A Shetland News website

  SEARCH

Second spill at Sullom Voe angers port

Bookmark and Share

Fishing
Fish Processing
Aquaculture
Oil & Renewables
Ports & Harbours
Service and Support
Shipping
Leisure & Yachting
Environment
Weather Links

Pete Bevington

26 November, 2009

AN INVESTIGATION is looking into the second minor oil spill during a ship to ship transfer inside one month at Sullom Voe oil terminal, in Shetland.

Around five litres of gas condensate was spilt when the tanker Perseverance was offloading her cargo onto the Eternal Pride on Thursday morning.

The incident has incurred the wrath of the port authority, which had been assured that a similar incident involving one of the vessels earlier this month was “a one off”.

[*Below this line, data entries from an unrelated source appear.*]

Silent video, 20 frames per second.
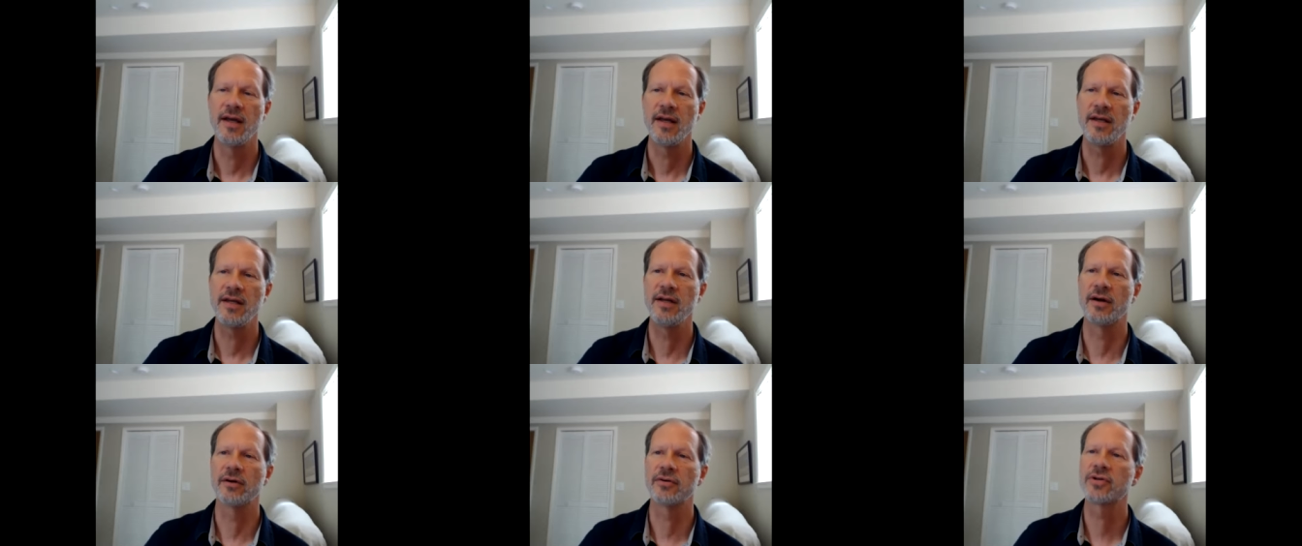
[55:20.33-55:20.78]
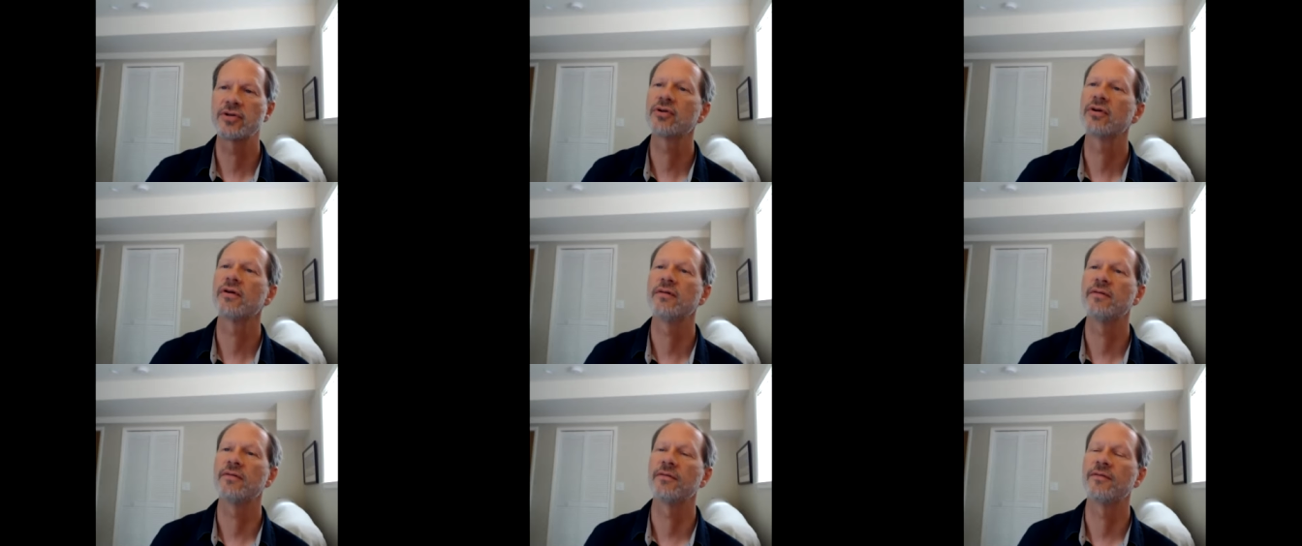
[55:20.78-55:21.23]
you know,
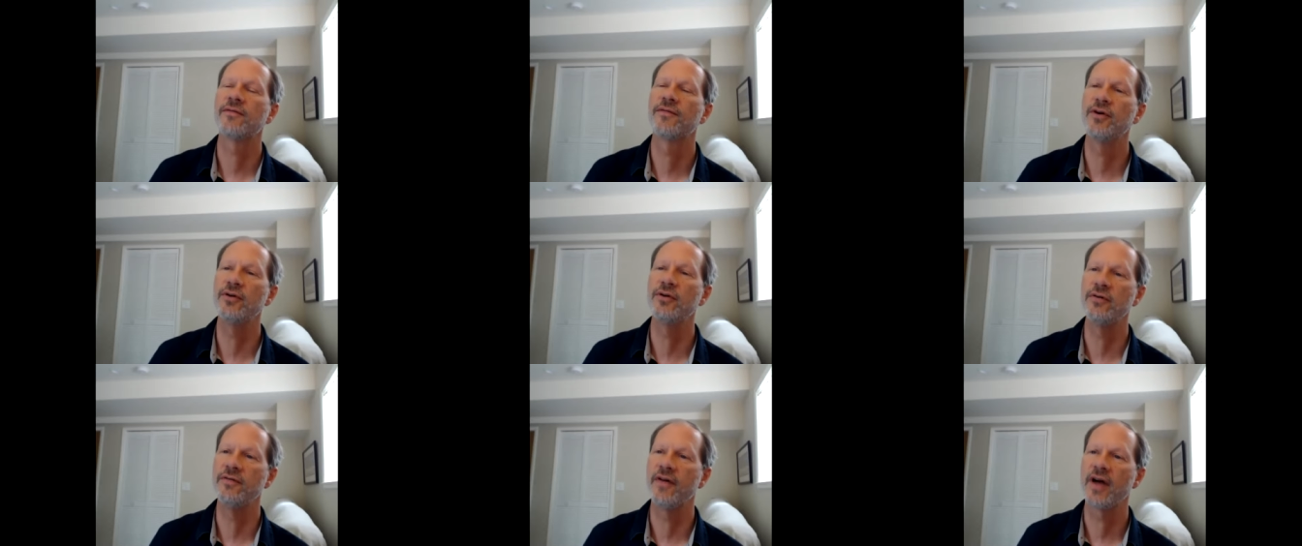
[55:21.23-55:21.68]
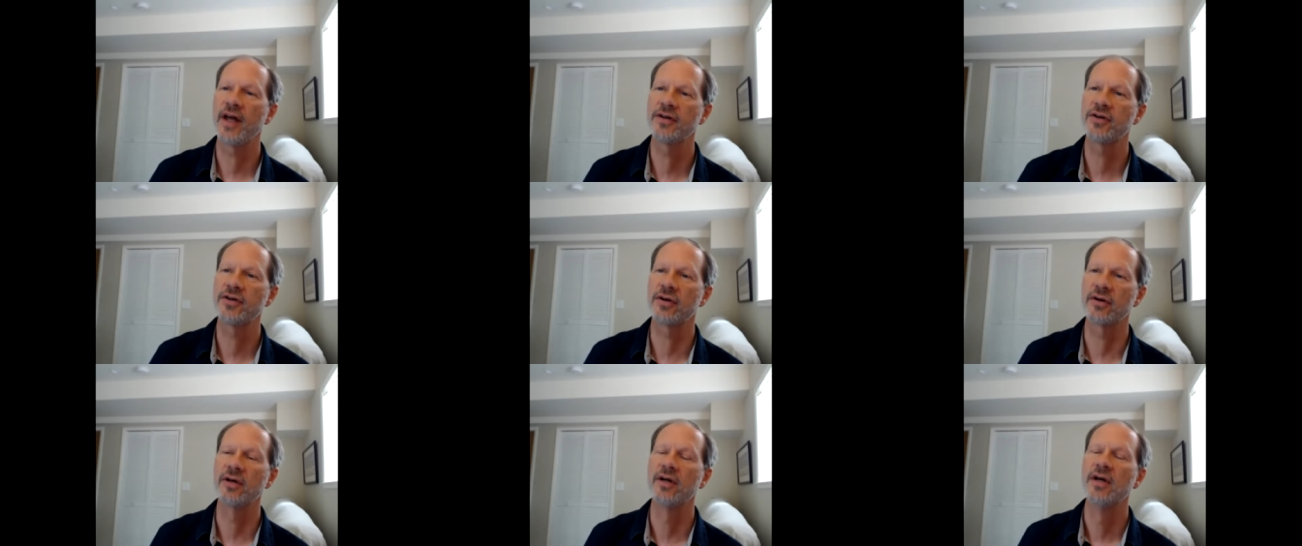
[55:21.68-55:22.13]
certain food
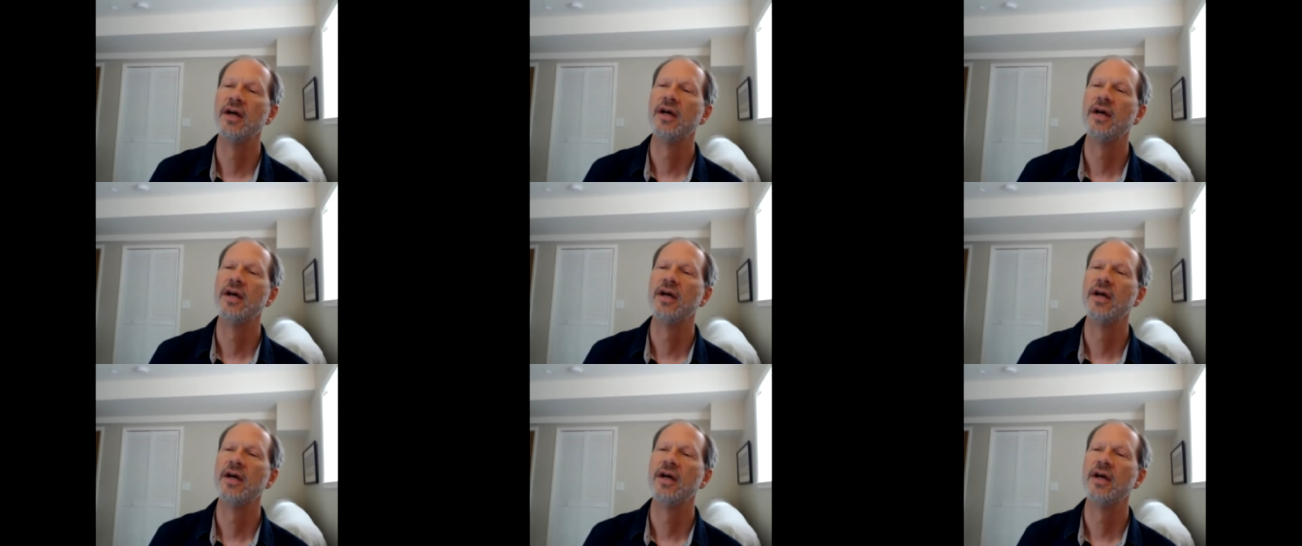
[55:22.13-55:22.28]
vendor,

A Sullom Voe pilot boat and a pollution response vessel from terminal operators BP were both sent to look into the spill, which has been reported to the Maritime and Coastguard Agency and environmental watchdog SEPA.

Harbourmaster Roger Moore said: “We are not very happy about this at all because we were assured by the company involved that procedures had been put in place to make sure that this didn’t happen again. We are taking quite a hard line on this.”

The incident is embarrassing for the port which is trying desperately hard to attract new ship to ship business to help replace the dwindling tanker traffic transporting North Sea crude.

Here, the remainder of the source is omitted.